**** SUPPLIED DATA ****

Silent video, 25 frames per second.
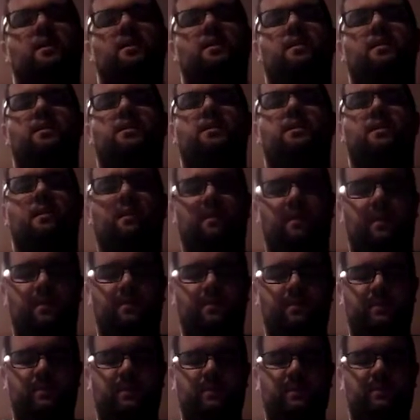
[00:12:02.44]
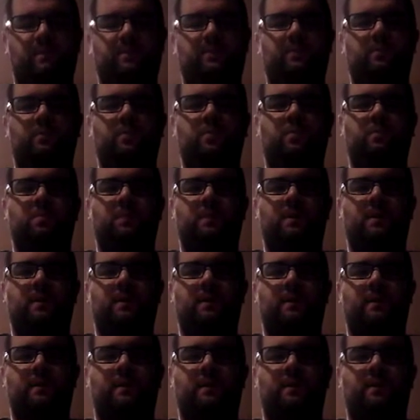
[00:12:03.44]
I happened to stumble
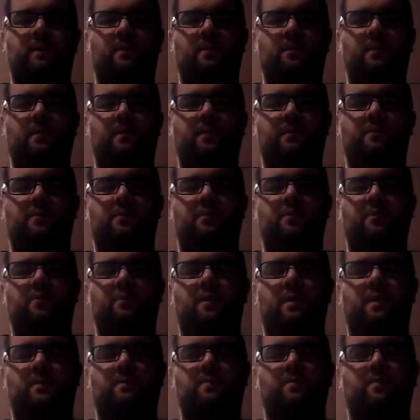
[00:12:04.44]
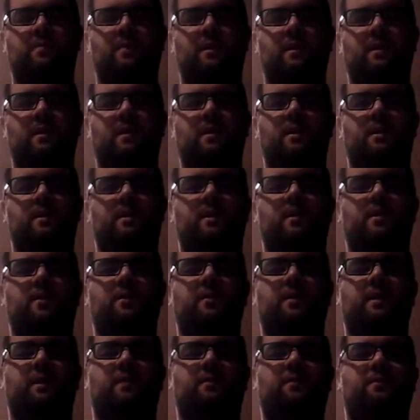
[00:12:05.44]
upon one of the 3.
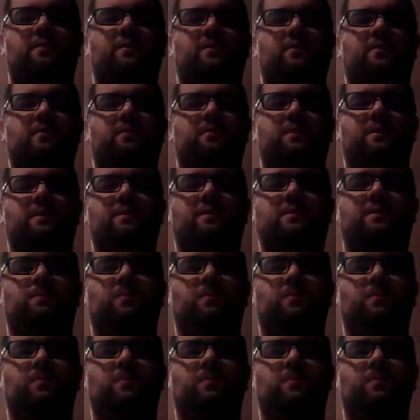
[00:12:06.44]
Okay, the first one is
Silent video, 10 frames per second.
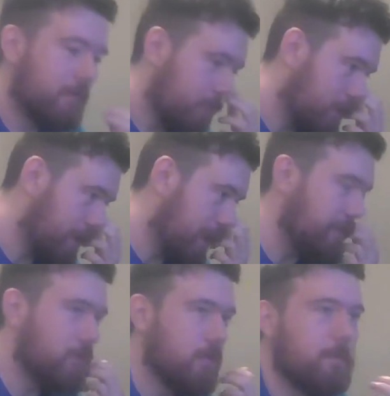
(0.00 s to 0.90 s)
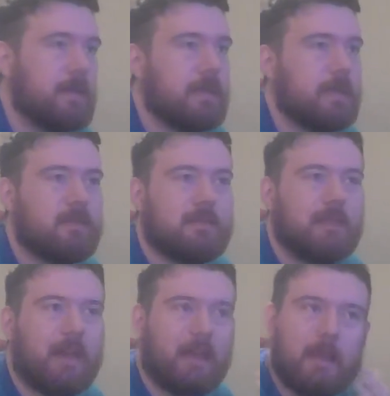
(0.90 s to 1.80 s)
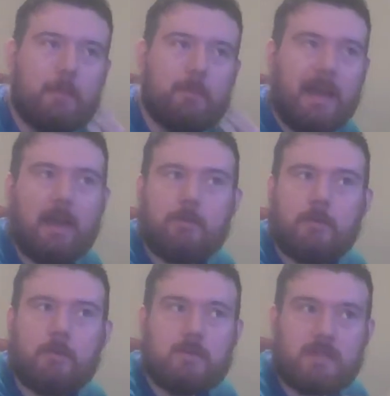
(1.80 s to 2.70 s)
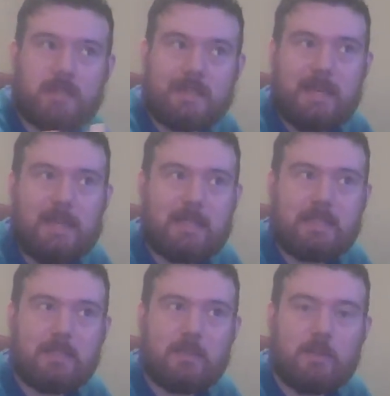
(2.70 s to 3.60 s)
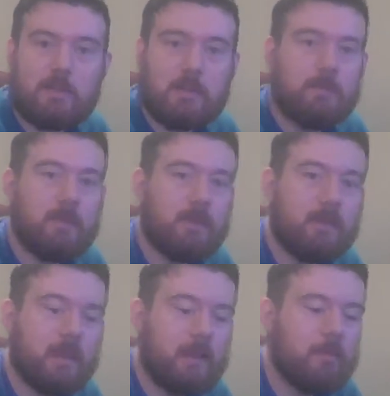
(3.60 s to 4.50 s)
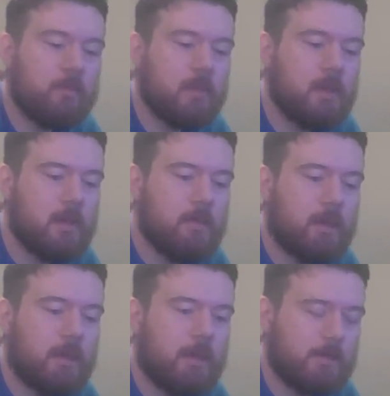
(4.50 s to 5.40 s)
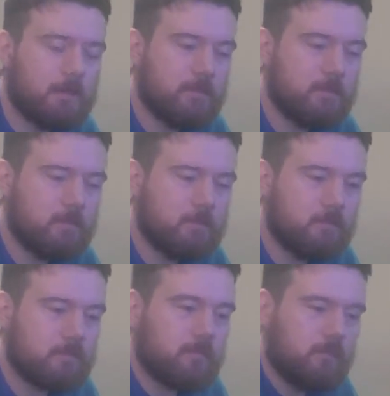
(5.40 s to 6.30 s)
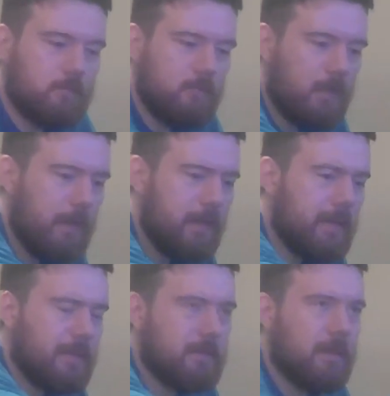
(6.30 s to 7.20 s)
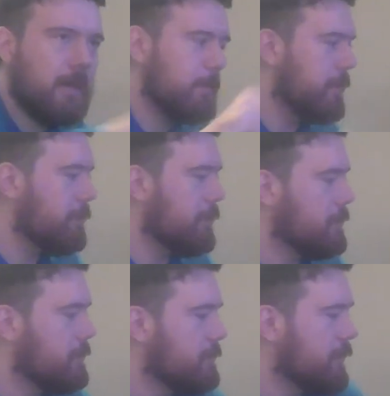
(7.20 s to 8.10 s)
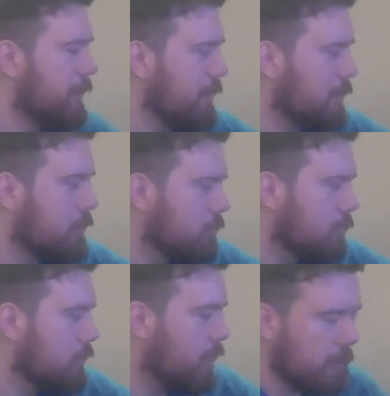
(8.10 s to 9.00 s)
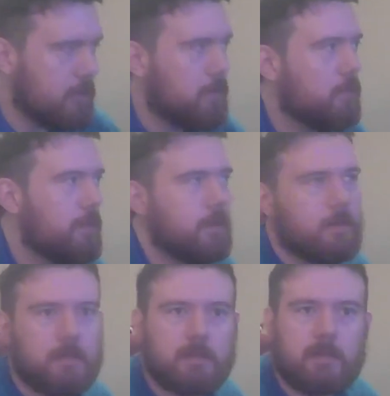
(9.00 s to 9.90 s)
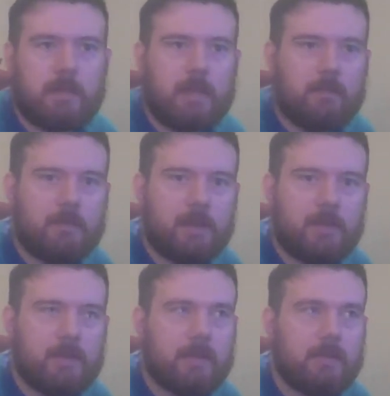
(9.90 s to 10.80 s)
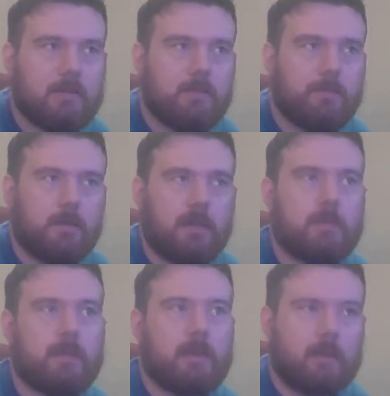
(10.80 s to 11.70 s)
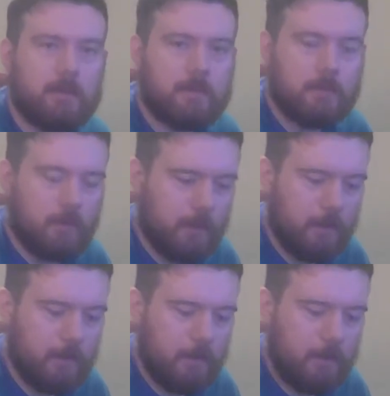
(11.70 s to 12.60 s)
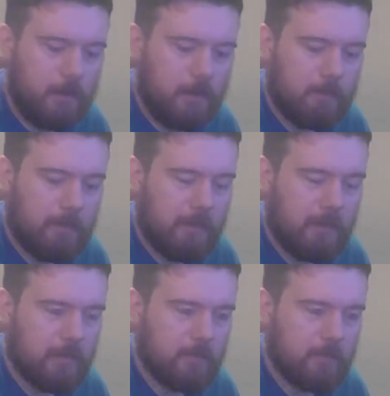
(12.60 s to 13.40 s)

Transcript: have to have been like impactful deaths or something like that, because, and yes, I'll be the first to admit, like, a story doesn't need to have death in it for it to be a good story. But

****

Hand back the data above exactly, with no images.

| RESULT OF THIS EXERCISE |
Silent video, 25 frames per second.
[00:12:02.44]
[00:12:03.44]
I happened to stumble
[00:12:04.44]
[00:12:05.44]
upon one of the 3.
[00:12:06.44]
Okay, the first one is
Silent video, 10 frames per second.
(0.00 s to 0.90 s)
(0.90 s to 1.80 s)
(1.80 s to 2.70 s)
(2.70 s to 3.60 s)
(3.60 s to 4.50 s)
(4.50 s to 5.40 s)
(5.40 s to 6.30 s)
(6.30 s to 7.20 s)
(7.20 s to 8.10 s)
(8.10 s to 9.00 s)
(9.00 s to 9.90 s)
(9.90 s to 10.80 s)
(10.80 s to 11.70 s)
(11.70 s to 12.60 s)
(12.60 s to 13.40 s)

Transcript: have to have been like impactful deaths or something like that, because, and yes, I'll be the first to admit, like, a story doesn't need to have death in it for it to be a good story. But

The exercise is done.